The ICT Toronto strategy launch event at MaRS marked an important milestone in the development of a vibrant technology community in the city. It wasn’t exactly a barn-burner as far as these events go, but it was great to hear from Mayor David Miller. More of interest to policy wonks and strategy nerds like me than to a broad technology audience, the event brought out a selection of well-suited professionals along with the “dungarees”, i.e. the BarCamp crowd. David, Sutha, Joey, Jay, Bryce and I were noticeably underdressed (Tom always looks good). Joey does a good job summarizing the main elements of the ICT report on the Accordion Guy blog. [Updated]: Rob Hyndman posts some good points here.
The strengths of the Toronto ICT (that’s “Information & Communications Technology” for you non-policy wonks) cluster are formidable. Toronto is the third biggest cluster in North America, next to Silicon Valley and New York. Interestingly, Toronto also has the third biggest entertainment cluster in North America, as well as having a very strong Financial Services cluster. The combination of these assets have the potential to be much greater than the sum of their parts, but there are deep structural barriers to be overcome. During Q&A, I was glad to hear David Ticoll take on one of those structural barriers – the dominance of U.S. transplants in Toronto’s cluster in the context of the acquisition of innovative companies and talent by U.S.-based multinationals.
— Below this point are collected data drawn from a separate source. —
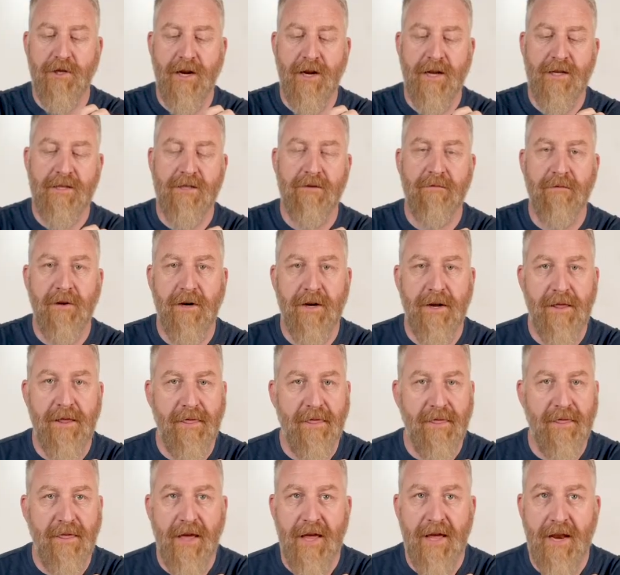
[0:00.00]
It has some very
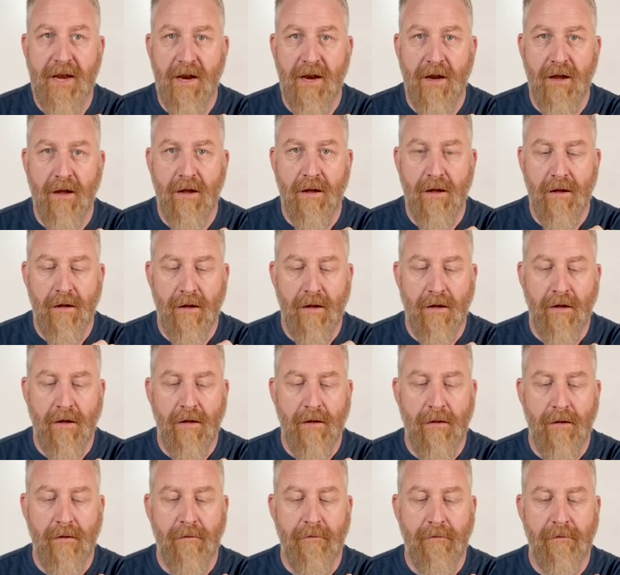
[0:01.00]
thin,
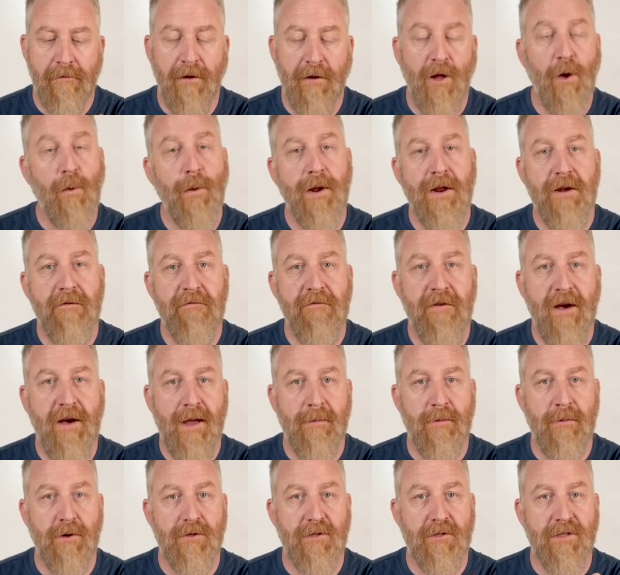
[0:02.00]
flowing
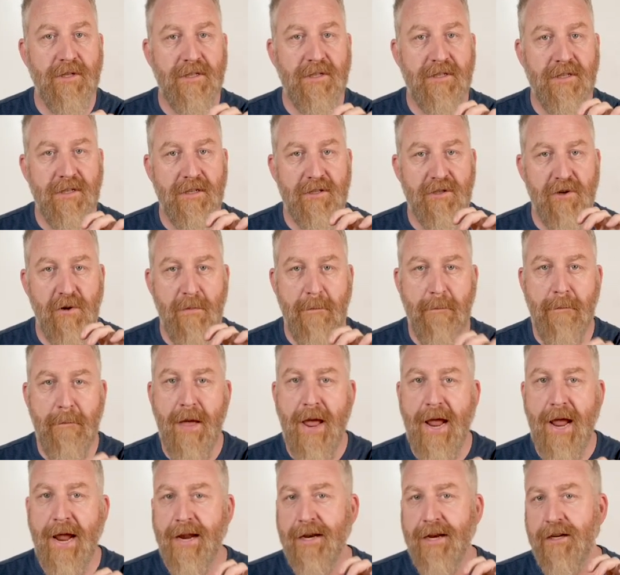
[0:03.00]
fibers. These things are
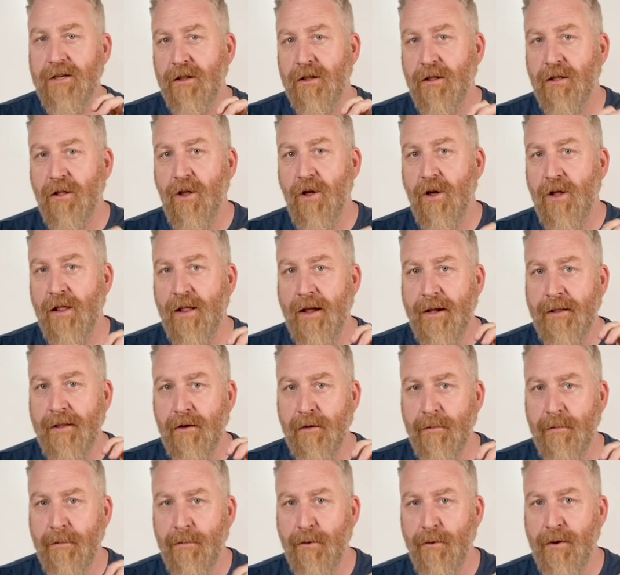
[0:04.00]
made to look like
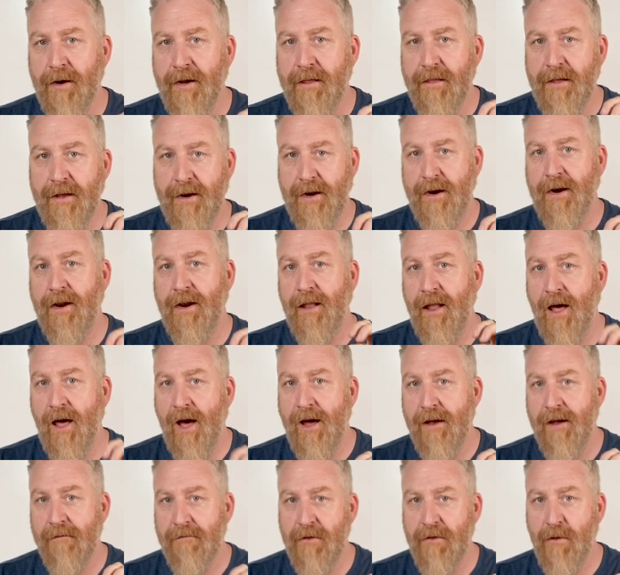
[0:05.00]
they're breathing and
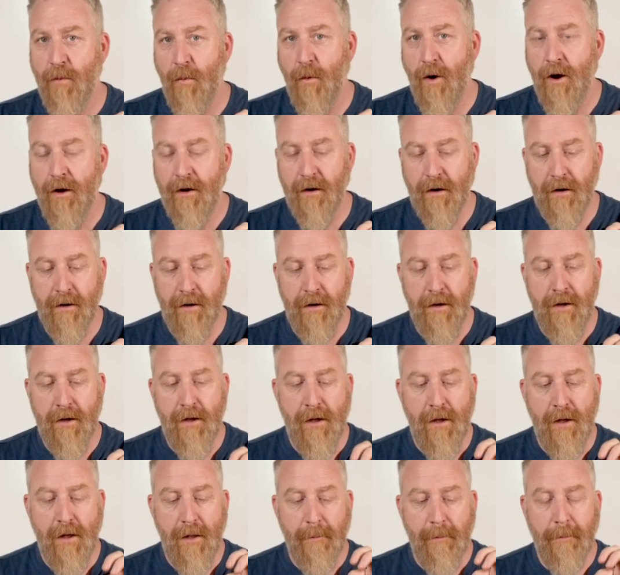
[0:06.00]
alive in the water.
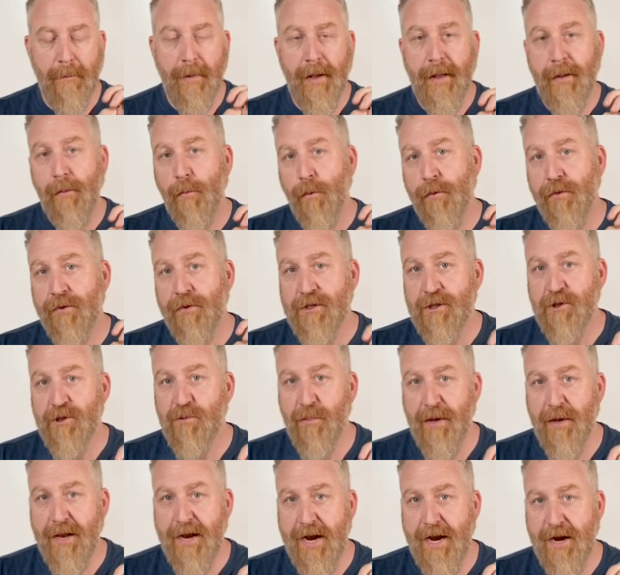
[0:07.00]
But with a
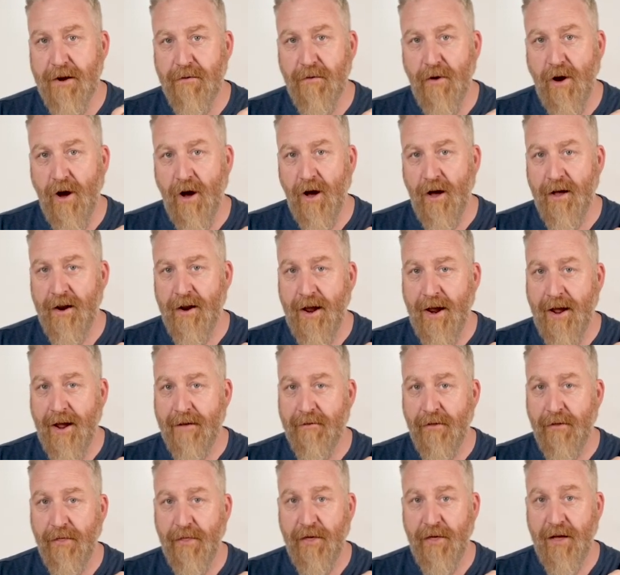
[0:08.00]
spinning rod, I
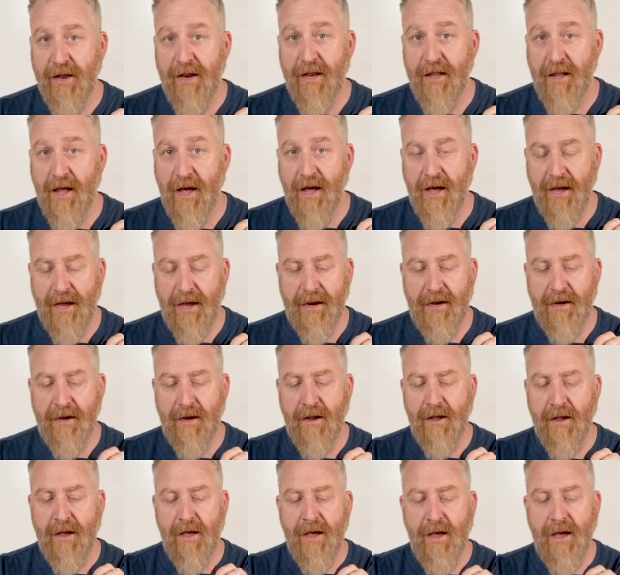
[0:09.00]
have a thin line,
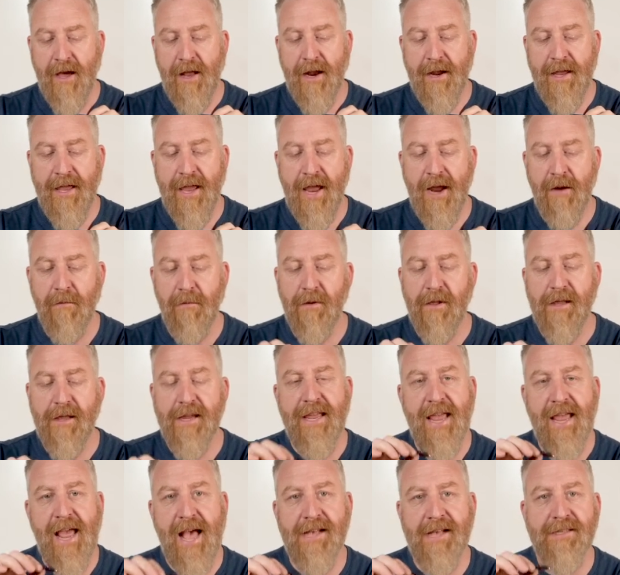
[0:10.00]
and I can't really
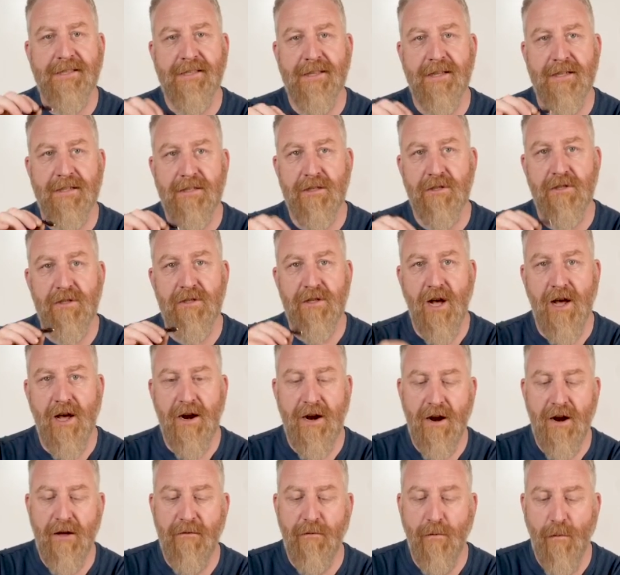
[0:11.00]
cast this. There's not
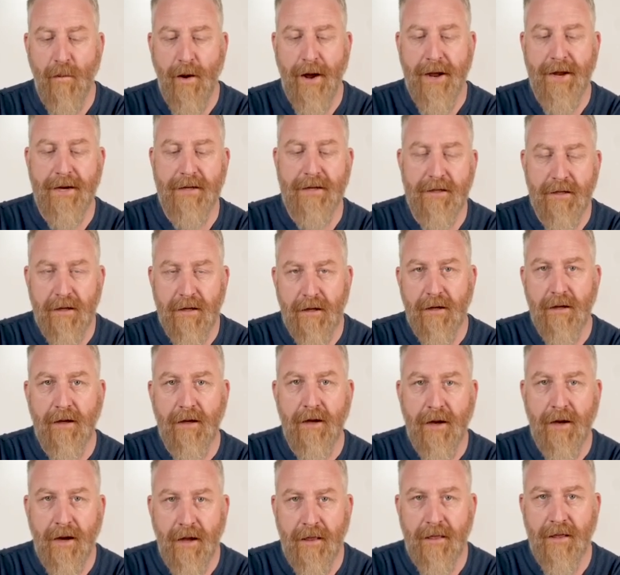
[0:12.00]
enough weight
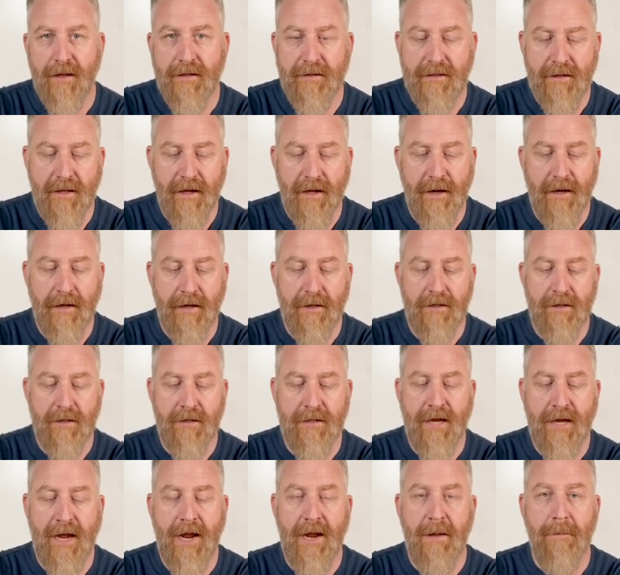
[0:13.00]
in this thing to
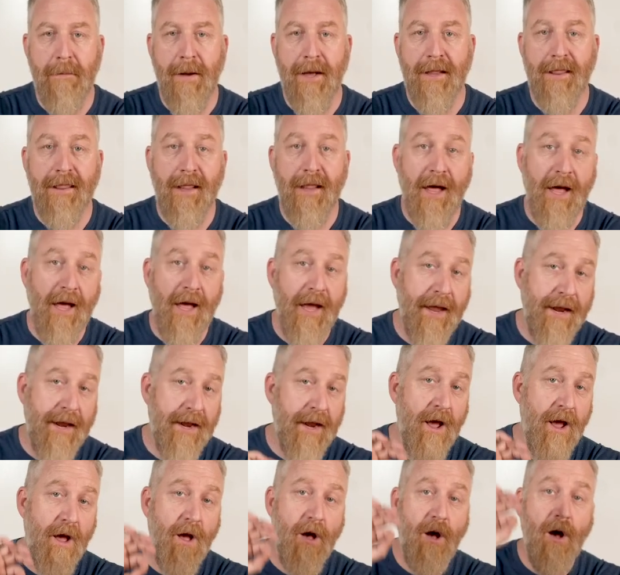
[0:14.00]
take my
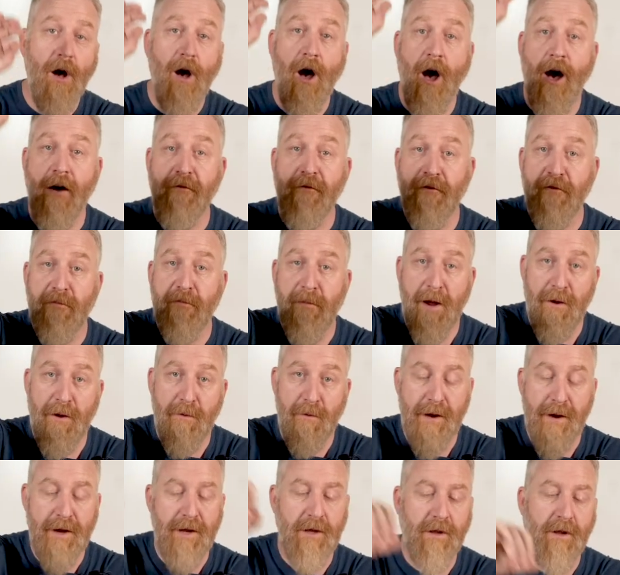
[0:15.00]
line off of my
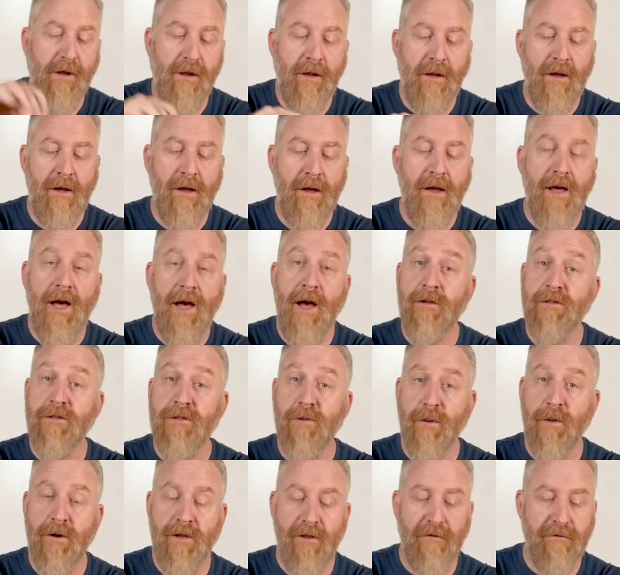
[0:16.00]
reel out
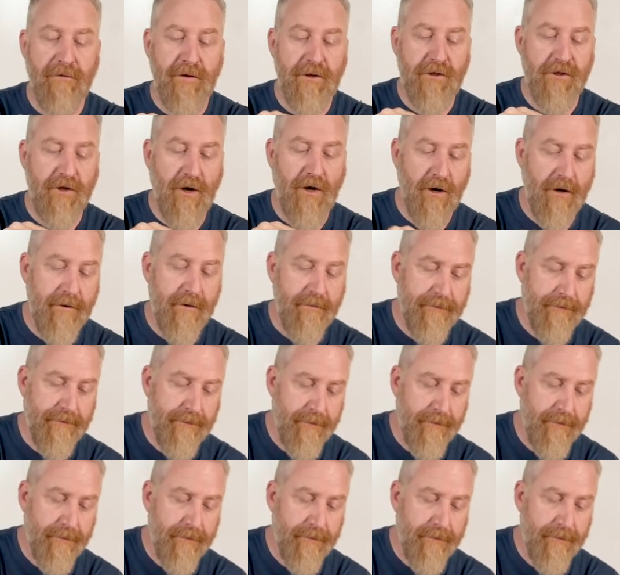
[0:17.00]
to where the fish are.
Retaining and repatriating top tier talent is a theme that keeps appearing in my work, and this to me appears to be one the biggest challenges to be overcome in achieving this strategy’s goals. Companies and talent will go to where the capital, quality of life and the appreciation of their work is. If sources of capital are not sufficiently knowledgeable about emerging technologies and business models, innovative businesses will direct their attention to where they can find that capital. It is natural for innovative firms to look south for the validation and resources they need to realize their commercialization plans. What can the city of Toronto do about this structural barrier? How will the financial community rise to the challenge? How can talent be so embedded into the community that it won’t want to leave?